### TASK PROMPT
Drop the pictures; give again exactly the lines from the one holding "[0:00.00-0:00.80]" through the end of the data.
======== LISTED RECORDS
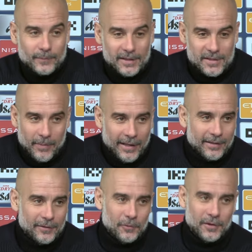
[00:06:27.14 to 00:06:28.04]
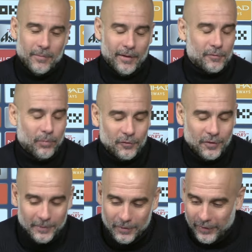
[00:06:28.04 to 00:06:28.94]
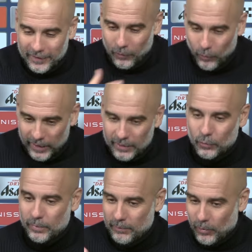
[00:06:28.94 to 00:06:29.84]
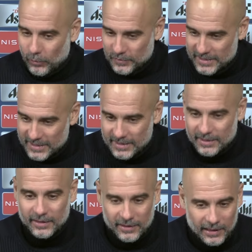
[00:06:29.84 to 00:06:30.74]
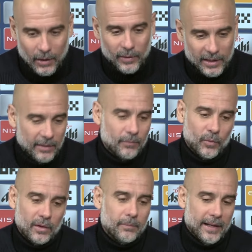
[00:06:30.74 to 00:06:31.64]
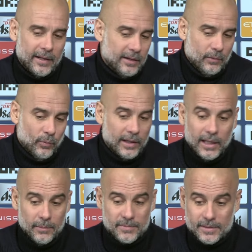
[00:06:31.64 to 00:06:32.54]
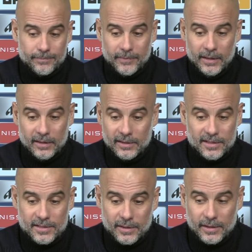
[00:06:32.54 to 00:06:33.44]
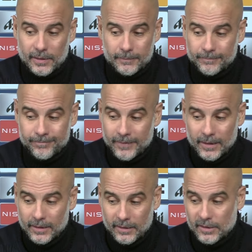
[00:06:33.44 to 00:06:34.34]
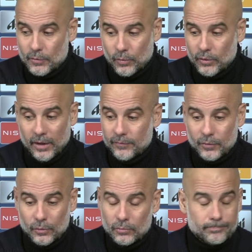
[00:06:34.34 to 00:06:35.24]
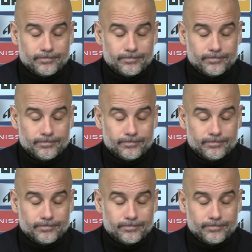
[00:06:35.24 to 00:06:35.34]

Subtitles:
It's my duty, my responsibility, to find a way to be more consistent and our game will better and win games. And it is what you have to do.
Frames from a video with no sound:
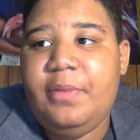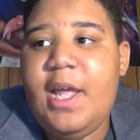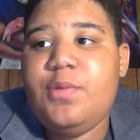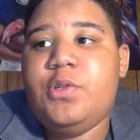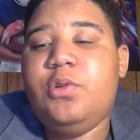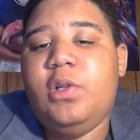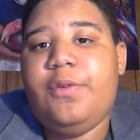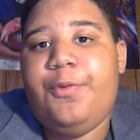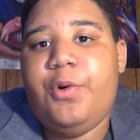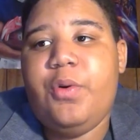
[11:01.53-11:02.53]
That's what you
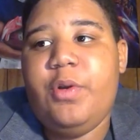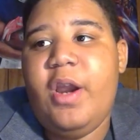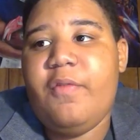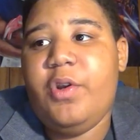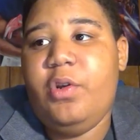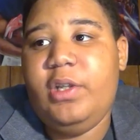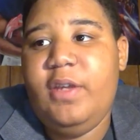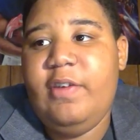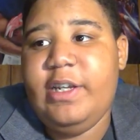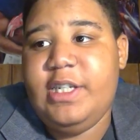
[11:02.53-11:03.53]
look for whenever you're
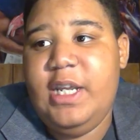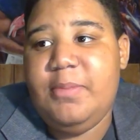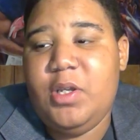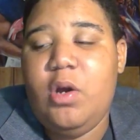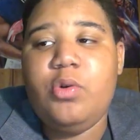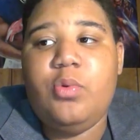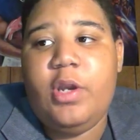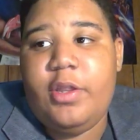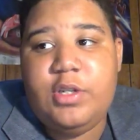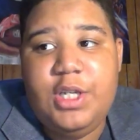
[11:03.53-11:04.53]
leaving a team to go to
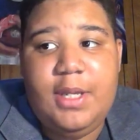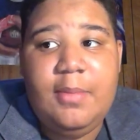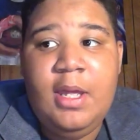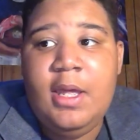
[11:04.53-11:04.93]
another team.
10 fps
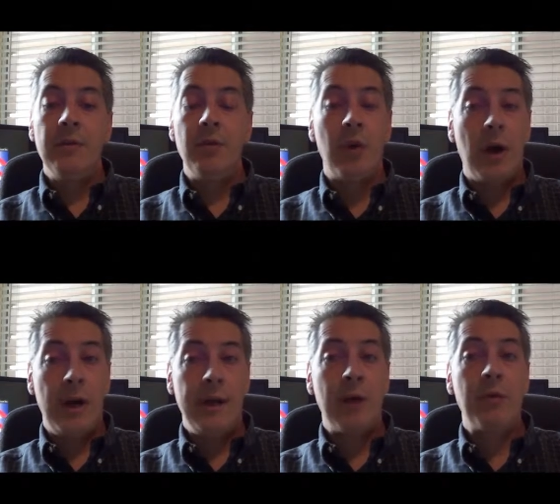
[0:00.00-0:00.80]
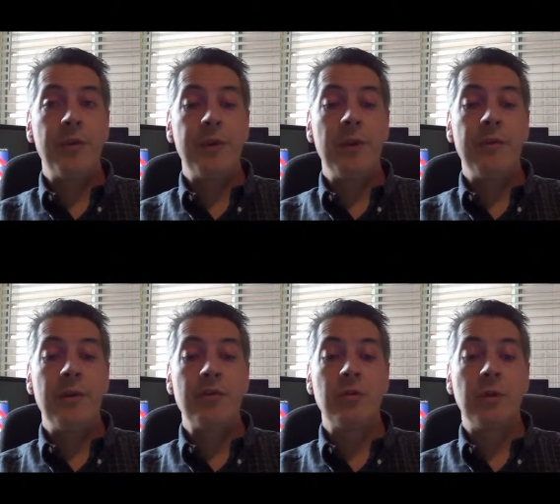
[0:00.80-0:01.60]
If you're a high net worth
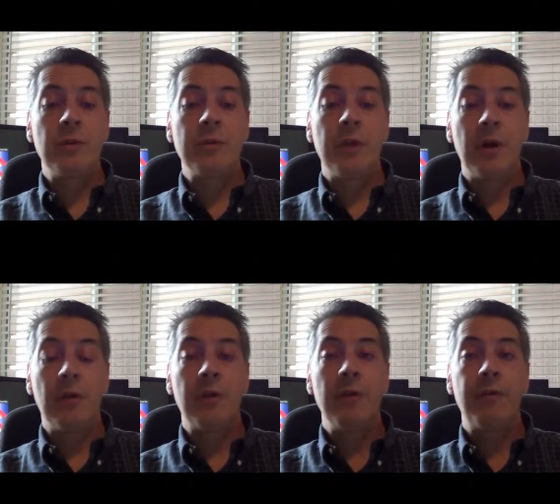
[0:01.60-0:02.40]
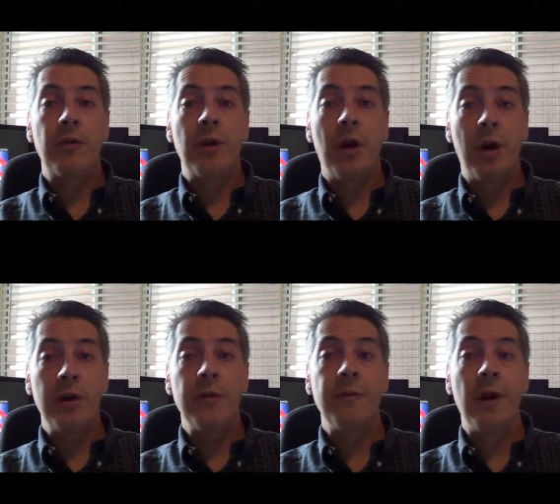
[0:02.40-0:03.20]
individual and are looking for
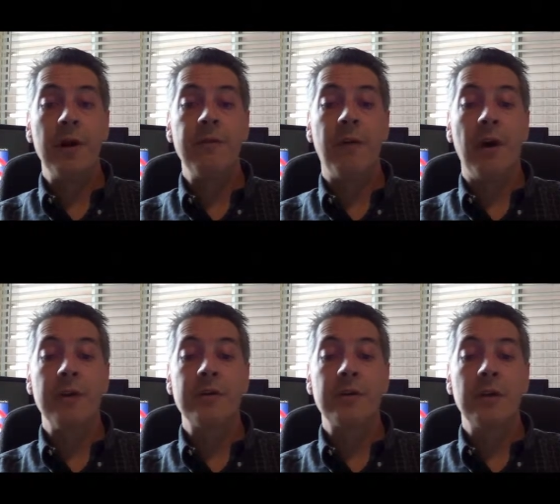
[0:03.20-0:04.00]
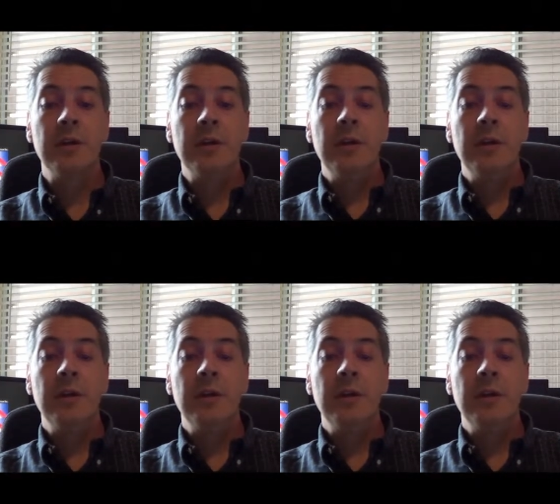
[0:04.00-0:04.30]
hard to find advice,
================
### EXERCISE SOLUTION
[0:00.00-0:00.80]
[0:00.80-0:01.60]
If you're a high net worth
[0:01.60-0:02.40]
[0:02.40-0:03.20]
individual and are looking for
[0:03.20-0:04.00]
[0:04.00-0:04.30]
hard to find advice,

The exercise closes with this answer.